I ran the simpleMultiGPU SDK example, which I know had been working just days prior, and it got hung up. So, something tells me that the 2nd GPU device is problematic. Then, I reboot the machine and it works! What do you think might be causing this type of malfunction? Just your garden variety memory leaks? Any speculation?

Also, almost without fail, whenever I change which data set of .txt files to pull (I bring in anywhere from < 1 MB to 400 MB worth of text files) from one to another, the first time I start the program, it invokes the kernel. Then each GPU call returns in 0.000000 seconds, and the rest of the program finishes normally on the host. The output is a bunch of 0s, meaning nothing was written except the default, non-updated values.

When I run the program a second time, it works perfectly, and it continues to work perfectly then on out (until I change the data sets again). Any ideas on this?

EDIT: I am running Windows Server 2003 SP2, Quadcore with 4GB of memory. I am using CUDA 3.0, Visual Studio 2008 with the runtime API, not the driver API.

These are my 2 problems. Thanks for any ideas.

Daniel

Power supply would be my first guess.

Thanks for the reply, tmurray.

I will have somebody check on that. Any ideas on the first time I run the program, it has a kernel launch failure, but every time after that it works fine? By the way, this is in Debug mode. I still haven’t got Release mode to work yet. I’m getting garbage back from the GPU. I checked all the input data, and it is getting it just fine.

Daniel

Any idea thoughts on what would cause the program to erroneously run the first time on a given data set, but each subsequent execution works perfectly? I’m having this problem in Debug & Release mode…

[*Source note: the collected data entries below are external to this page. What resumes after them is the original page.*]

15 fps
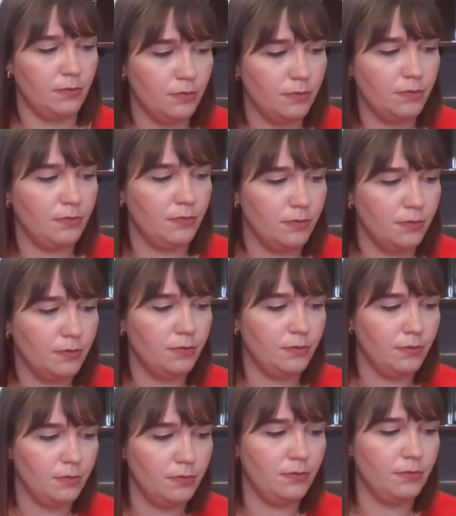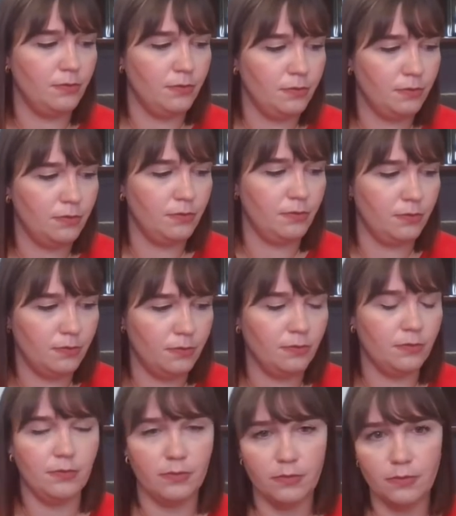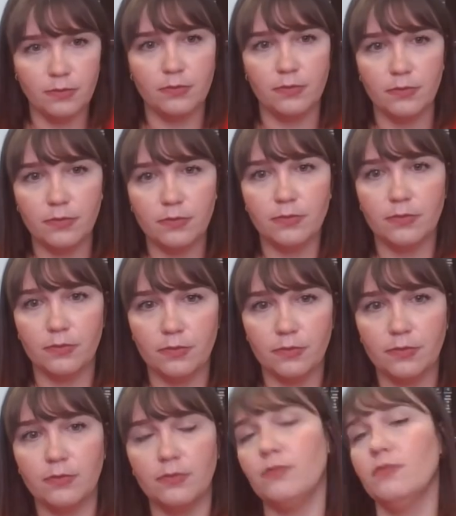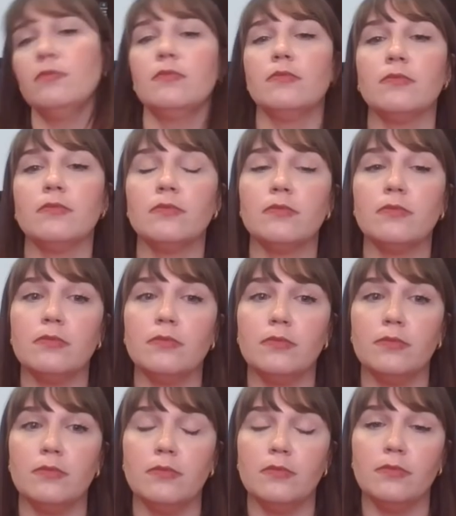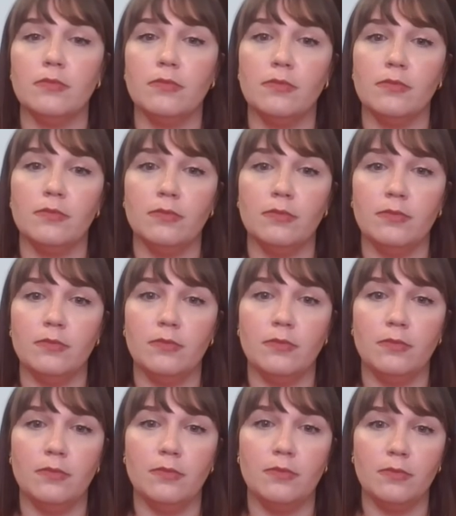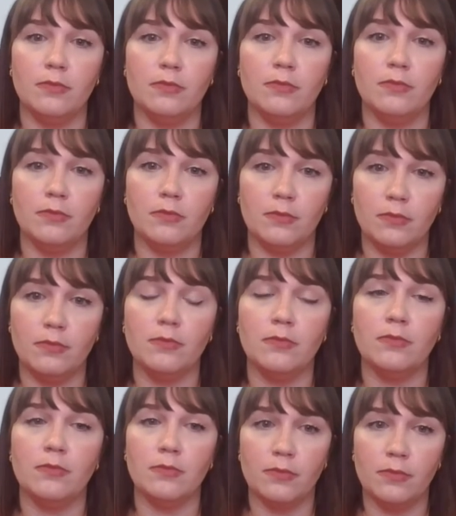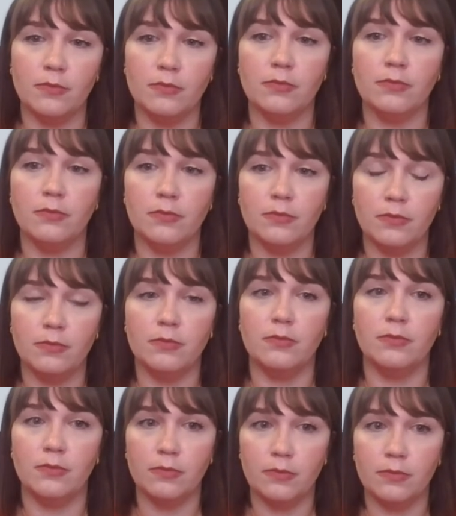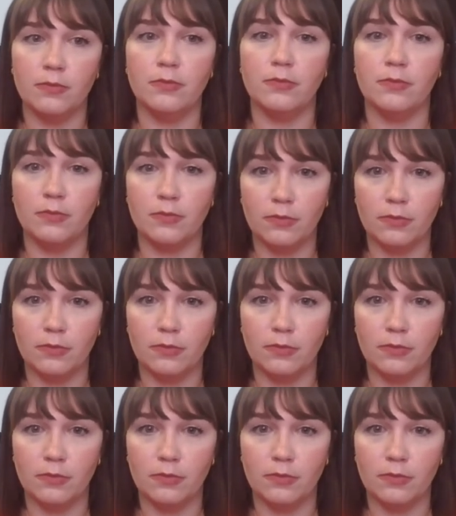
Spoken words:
(silent)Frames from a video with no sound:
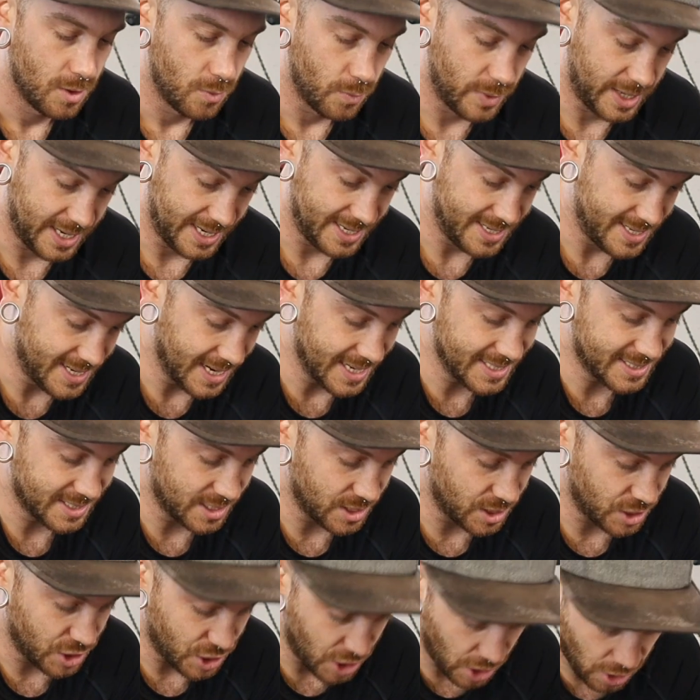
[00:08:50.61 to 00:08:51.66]
when it
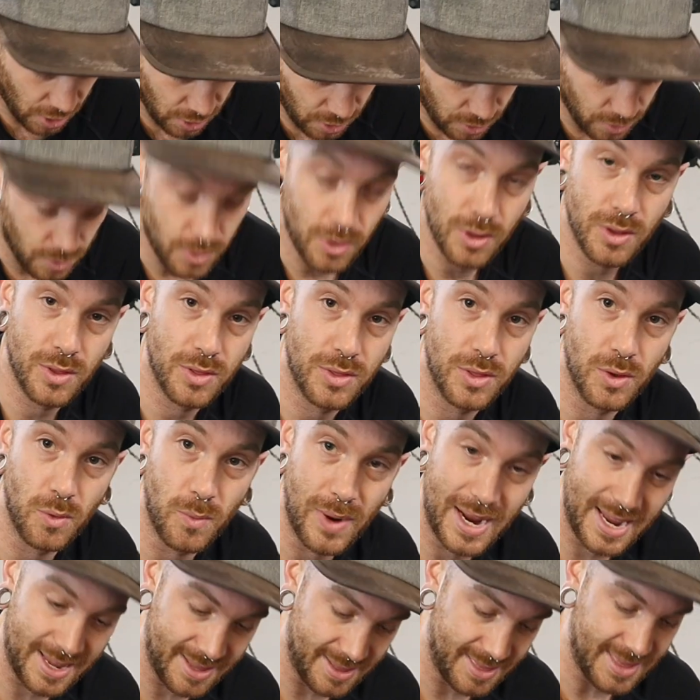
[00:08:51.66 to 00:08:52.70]
doesn't go the
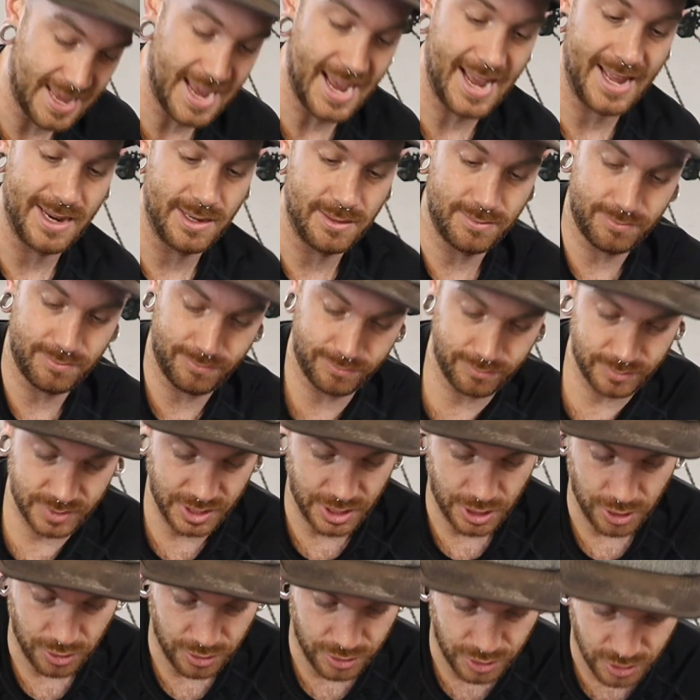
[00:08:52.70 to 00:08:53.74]
way that, you know,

If the program is running on a data set the first time, then I kill it midway through, when I run the program once again, it still fails. It is only after I run the program the first time, it fails with the kernel launches, returns early and the program finishes–this is the scenario by which my second run of the program then works. I think this problem only started happening after implementing my program across multiple GPUs much like the SDK example simpleMultiGPU.